Black, S. (2009). ‘Microloans and Micronarratives: Sentiment for a Small World’, Public Culture, 21(2), pp. 269-292.
Eyre, B. (2021). ‘Effective or expedient: Market devices and philanthropic techniques’, Economic Anthropology, 8(2), pp. 234-246.
Fechter, A-M. (2016). ‘Aid work as moral labour’, Critique of Anthropology, 36(3), pp. 228-243.
Kenworthy, N. (2018). ‘Drone Philanthropy? Global Health Crowdfunding and the Anxious Futures of Partnership’, Medicine Anthropology Theory, 5(2), pp. 168-187.

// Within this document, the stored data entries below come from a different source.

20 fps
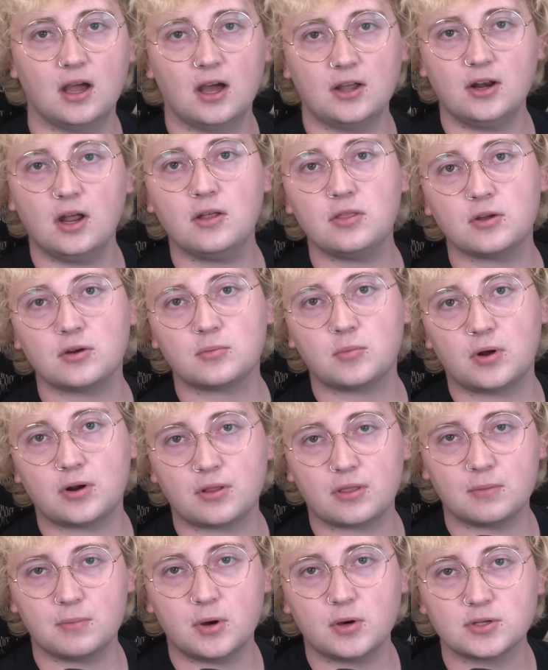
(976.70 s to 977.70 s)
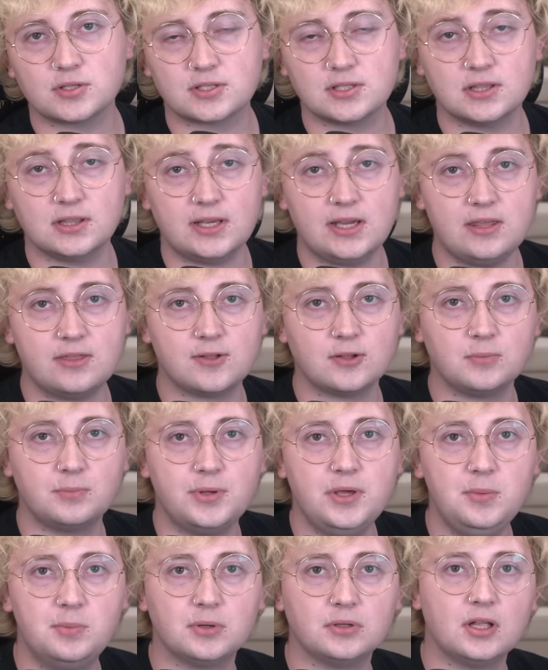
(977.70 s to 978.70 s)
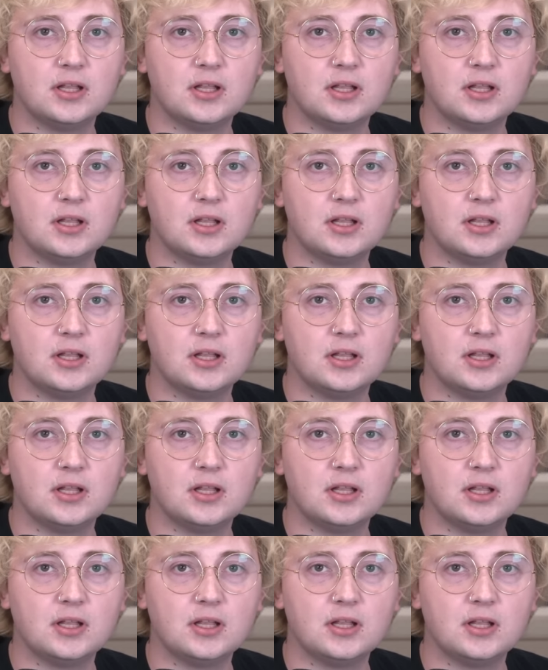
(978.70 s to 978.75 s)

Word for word: Another one of the most lethal peopleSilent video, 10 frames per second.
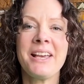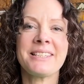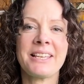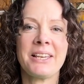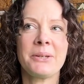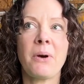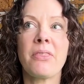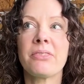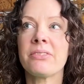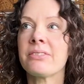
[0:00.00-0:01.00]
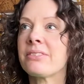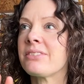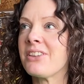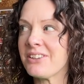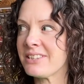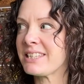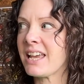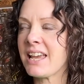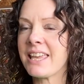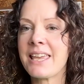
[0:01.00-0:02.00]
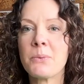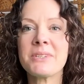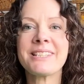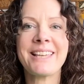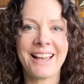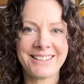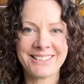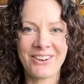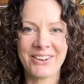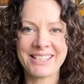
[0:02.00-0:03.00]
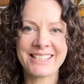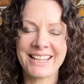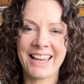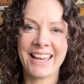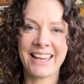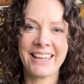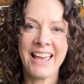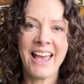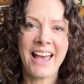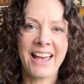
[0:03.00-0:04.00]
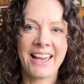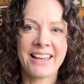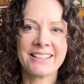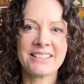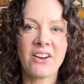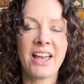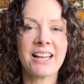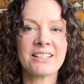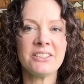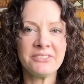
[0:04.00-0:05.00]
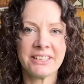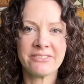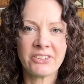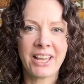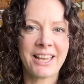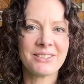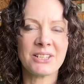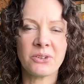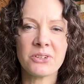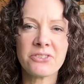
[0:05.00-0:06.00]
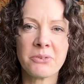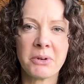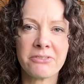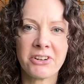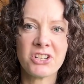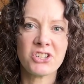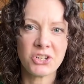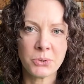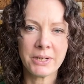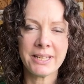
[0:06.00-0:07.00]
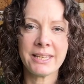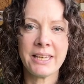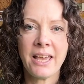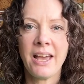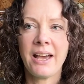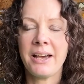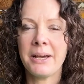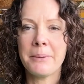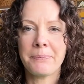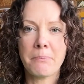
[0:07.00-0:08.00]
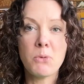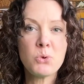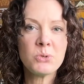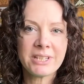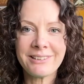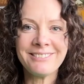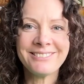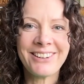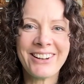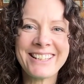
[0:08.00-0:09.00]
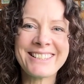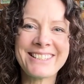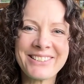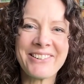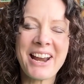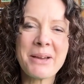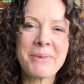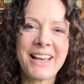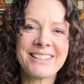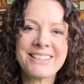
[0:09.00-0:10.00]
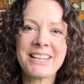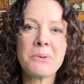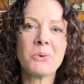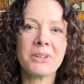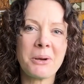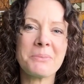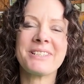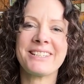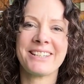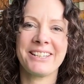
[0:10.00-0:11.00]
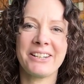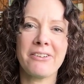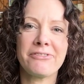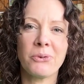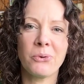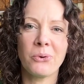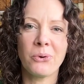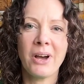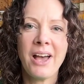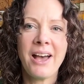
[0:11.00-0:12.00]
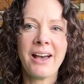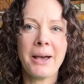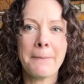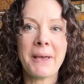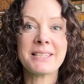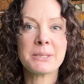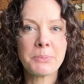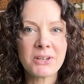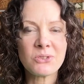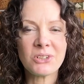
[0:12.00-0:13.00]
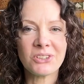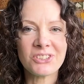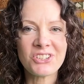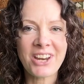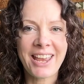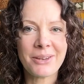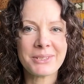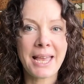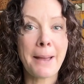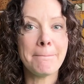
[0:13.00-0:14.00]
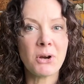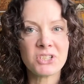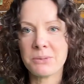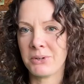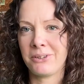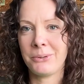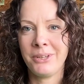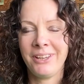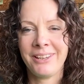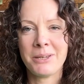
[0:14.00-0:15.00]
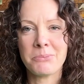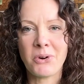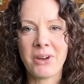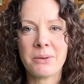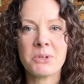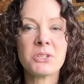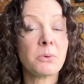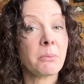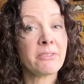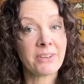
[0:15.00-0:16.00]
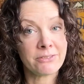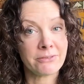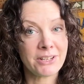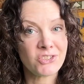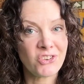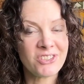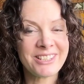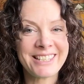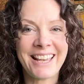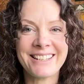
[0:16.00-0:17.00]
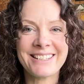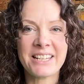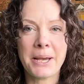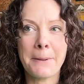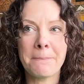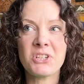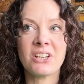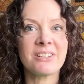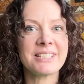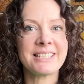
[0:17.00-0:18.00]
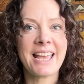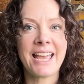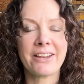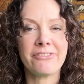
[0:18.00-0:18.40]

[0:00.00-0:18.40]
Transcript: So on Thursday, it was Galentine's Day, and I had a lovely invite out to lunch from my friend Julie Moondill on Instagram, and she won a competition for a special lunch out at Moshimo in Brighton, which is one of my favourite restaurants, and she got to tag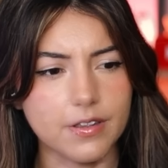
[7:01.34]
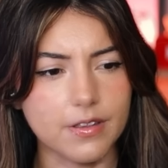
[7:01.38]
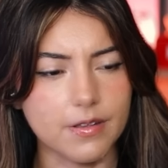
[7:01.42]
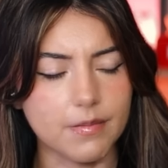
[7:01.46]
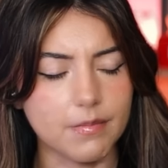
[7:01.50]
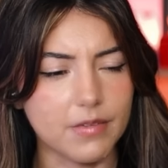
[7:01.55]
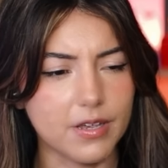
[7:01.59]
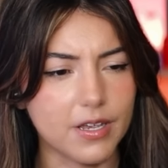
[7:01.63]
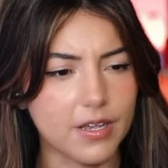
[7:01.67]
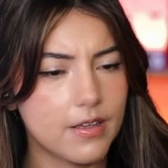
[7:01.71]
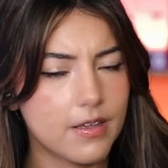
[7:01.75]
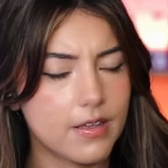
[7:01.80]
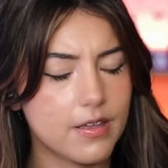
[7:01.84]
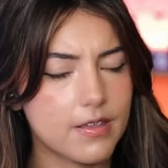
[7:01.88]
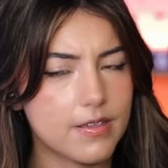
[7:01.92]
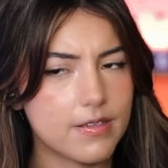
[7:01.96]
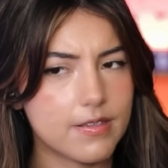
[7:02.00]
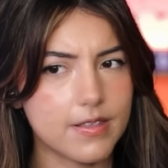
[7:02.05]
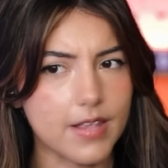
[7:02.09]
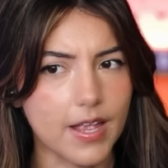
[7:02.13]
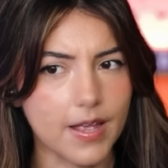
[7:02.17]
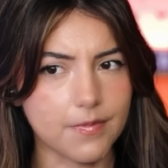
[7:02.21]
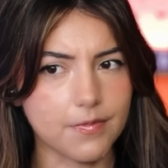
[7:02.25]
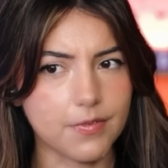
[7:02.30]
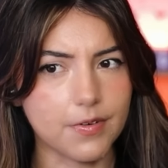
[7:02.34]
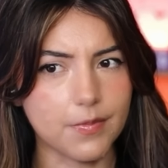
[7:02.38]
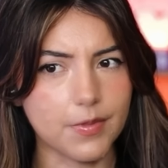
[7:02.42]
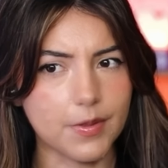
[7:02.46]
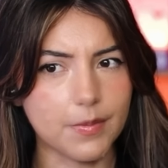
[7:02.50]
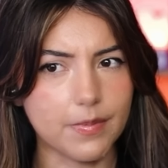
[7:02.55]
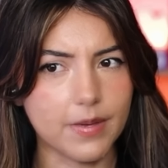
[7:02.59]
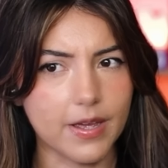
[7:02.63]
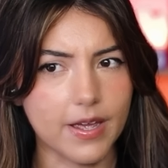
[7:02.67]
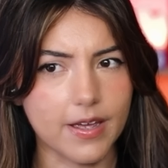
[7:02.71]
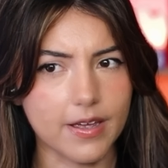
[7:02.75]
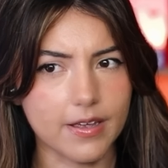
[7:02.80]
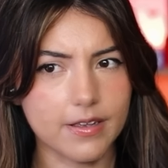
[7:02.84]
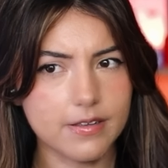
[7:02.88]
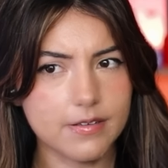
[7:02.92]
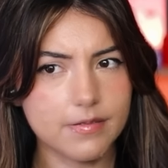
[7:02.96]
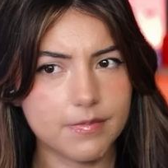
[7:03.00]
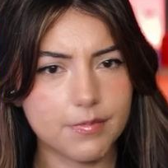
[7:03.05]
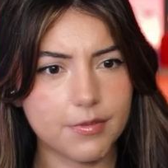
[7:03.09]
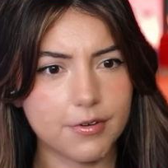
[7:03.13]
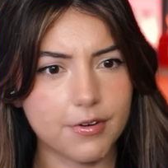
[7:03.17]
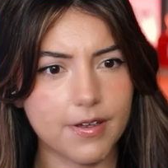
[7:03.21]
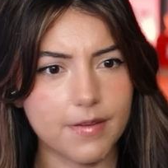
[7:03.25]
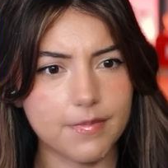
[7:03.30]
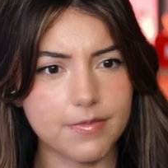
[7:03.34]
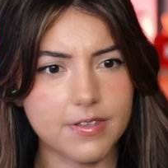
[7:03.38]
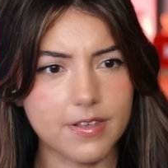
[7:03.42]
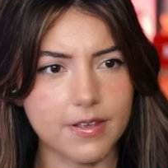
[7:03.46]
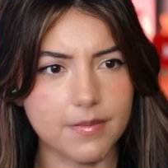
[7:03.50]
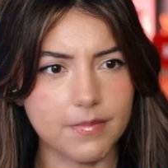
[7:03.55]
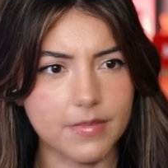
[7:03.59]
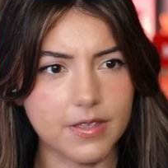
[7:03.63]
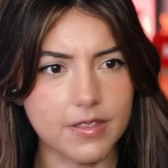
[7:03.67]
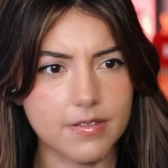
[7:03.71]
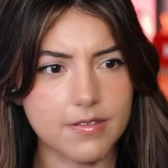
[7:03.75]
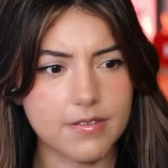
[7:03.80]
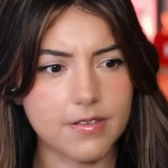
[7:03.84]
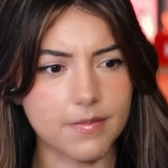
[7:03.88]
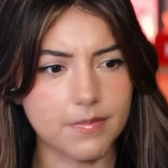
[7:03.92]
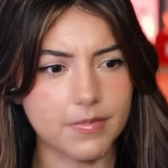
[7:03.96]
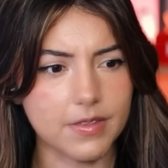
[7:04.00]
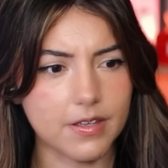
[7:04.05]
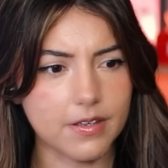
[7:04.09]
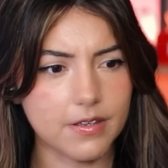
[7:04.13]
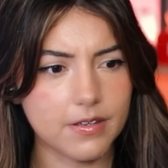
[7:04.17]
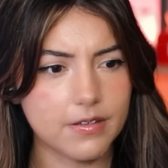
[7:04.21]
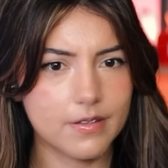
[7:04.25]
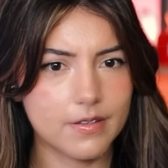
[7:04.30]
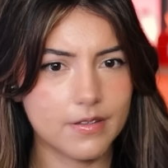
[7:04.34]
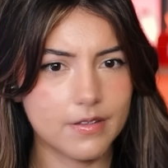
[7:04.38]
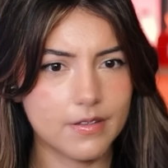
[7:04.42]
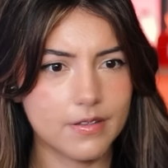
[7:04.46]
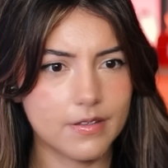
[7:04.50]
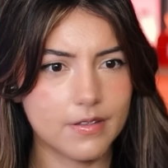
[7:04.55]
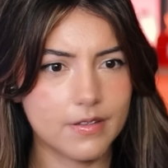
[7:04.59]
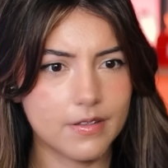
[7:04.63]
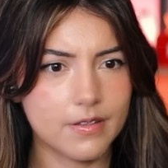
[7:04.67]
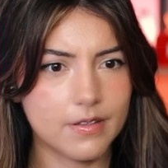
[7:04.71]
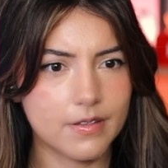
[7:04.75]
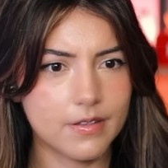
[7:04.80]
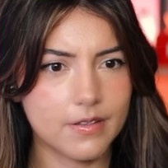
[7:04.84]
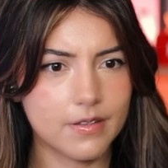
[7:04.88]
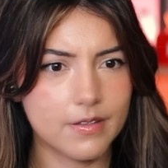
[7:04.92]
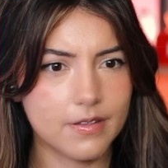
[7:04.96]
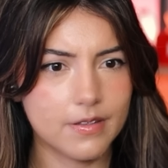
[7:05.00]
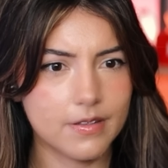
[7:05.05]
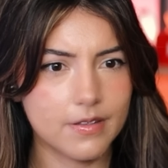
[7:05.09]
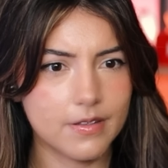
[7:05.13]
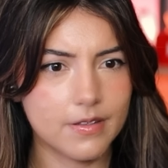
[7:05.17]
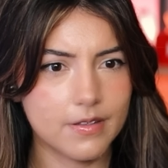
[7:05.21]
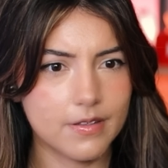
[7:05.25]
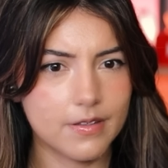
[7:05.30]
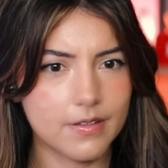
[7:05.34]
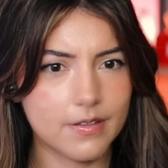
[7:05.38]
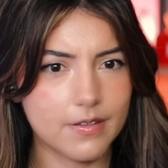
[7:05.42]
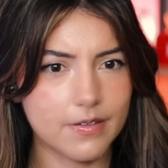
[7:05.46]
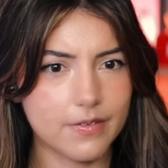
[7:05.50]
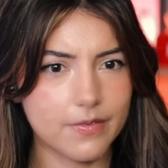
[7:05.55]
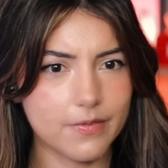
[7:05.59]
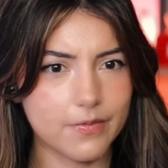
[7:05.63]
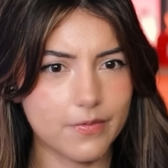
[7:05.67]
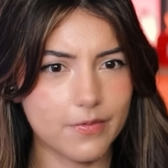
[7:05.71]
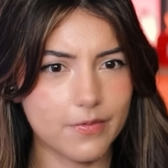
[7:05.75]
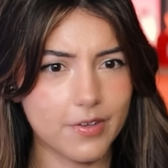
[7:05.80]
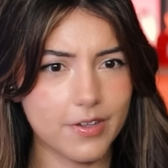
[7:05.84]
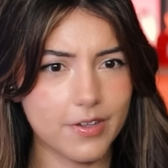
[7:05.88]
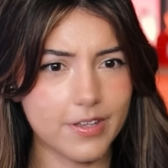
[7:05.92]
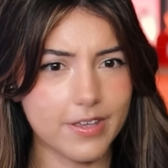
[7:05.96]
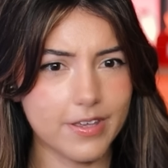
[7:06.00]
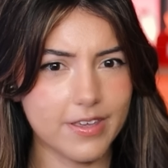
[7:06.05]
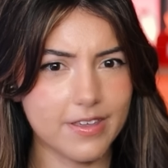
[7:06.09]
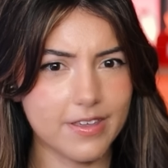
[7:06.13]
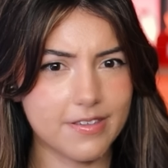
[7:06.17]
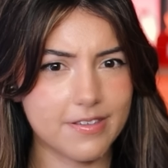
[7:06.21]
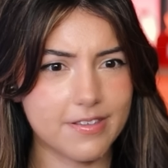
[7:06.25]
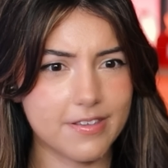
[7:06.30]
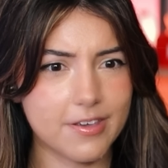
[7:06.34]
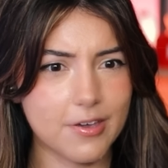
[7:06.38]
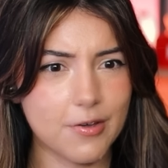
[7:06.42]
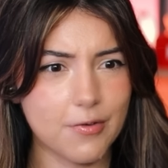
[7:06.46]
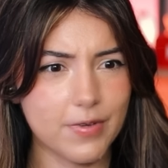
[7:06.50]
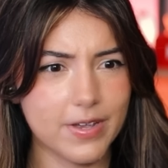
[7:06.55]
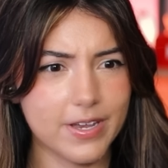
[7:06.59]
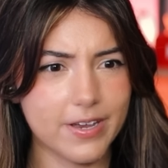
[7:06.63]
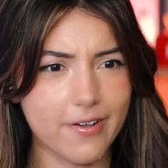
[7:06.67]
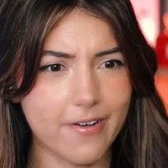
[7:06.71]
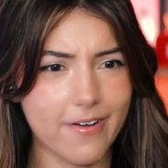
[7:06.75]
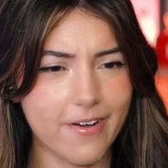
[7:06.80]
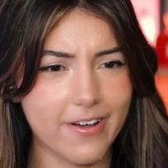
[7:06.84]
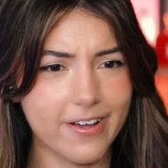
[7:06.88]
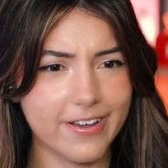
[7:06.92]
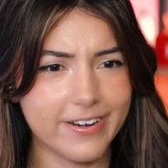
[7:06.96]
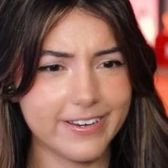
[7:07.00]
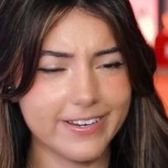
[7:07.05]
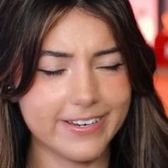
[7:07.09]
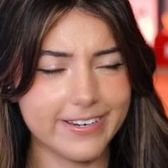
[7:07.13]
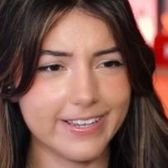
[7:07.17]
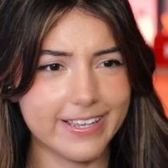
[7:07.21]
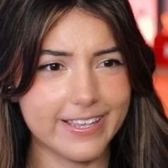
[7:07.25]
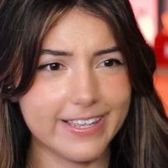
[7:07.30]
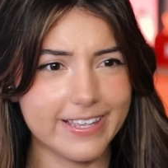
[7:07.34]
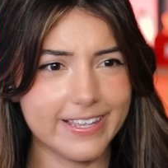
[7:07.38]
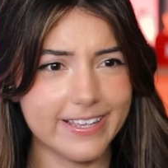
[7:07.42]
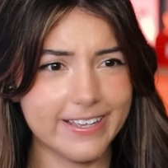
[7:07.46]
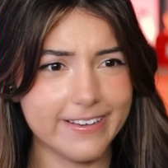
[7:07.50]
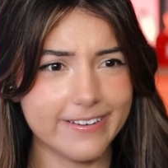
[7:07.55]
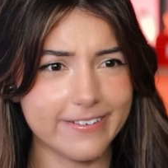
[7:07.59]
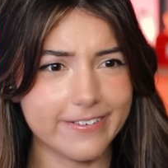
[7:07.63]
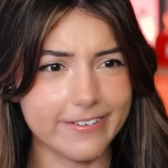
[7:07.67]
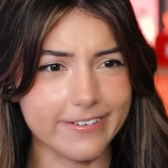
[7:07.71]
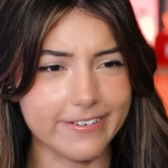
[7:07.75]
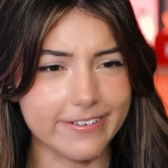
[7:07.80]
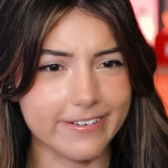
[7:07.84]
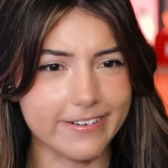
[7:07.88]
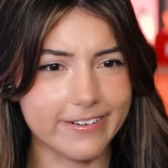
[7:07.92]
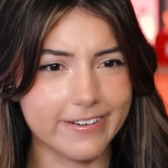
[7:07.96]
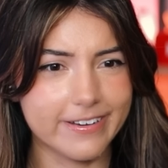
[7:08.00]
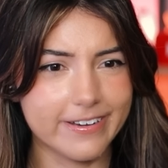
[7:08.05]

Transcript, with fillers: the men stabbed from the back. Perhaps that means something. What is going on in here?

Li, T.M. (2011). ‘Rendering Society Technical: Government through Community and the Ethnographic Turn at the World Bank in Indonesia’, in Mosse, D. (ed.) Adventures in Aidland: The Anthropology of Professionals in International Development. Oxford: Berghahn Books, pp. 57-80.
Mauss, M. (1966). The Gift: Forms and Functions of Exchange in Archaic Societies. Translated by Cunnison, I. London: Cohen & West. The Internet Archive. Available at: (Accessed: 21 April 2026).
Mittermaier, A. (2014). ‘Beyond Compassion: Islamic Voluntarism in Egypt’, American Ethnologist, 41(3), pp. 518-531.
Mostowlansky, T. (2022). ‘Exemplary Lovers: Humanity and Hierarchy in Muslim Philanthropy’, Public Anthropologist, 4(1), pp. 1-20.
Nader, L. (1974[1969]). ‘Up the Anthropologist: Perspectives Gained from Studying Up’, in Hymes, D. (ed.) Reinventing Anthropology. New York: Vintage Books, pp. 284-311.
OECD. (2025). International aid falls in 2024 for first time in six years, says OECD. Available at: https://www.oecd.org/en/about/news/press-releases/2025/04/official-development-assistance-2024-figures.html (Accessed: 20 April 2026).
Shutt, C. (2012). ‘A Moral Economy? Social Interpretations of Money in Aidland’, Third World Quarterly, 33(8), pp. 1527-1543.
Tuck, E. (2009). ‘Suspending Damage: A Letter to Communities’, Harvard Educational Review, 79(3), pp. 409-427.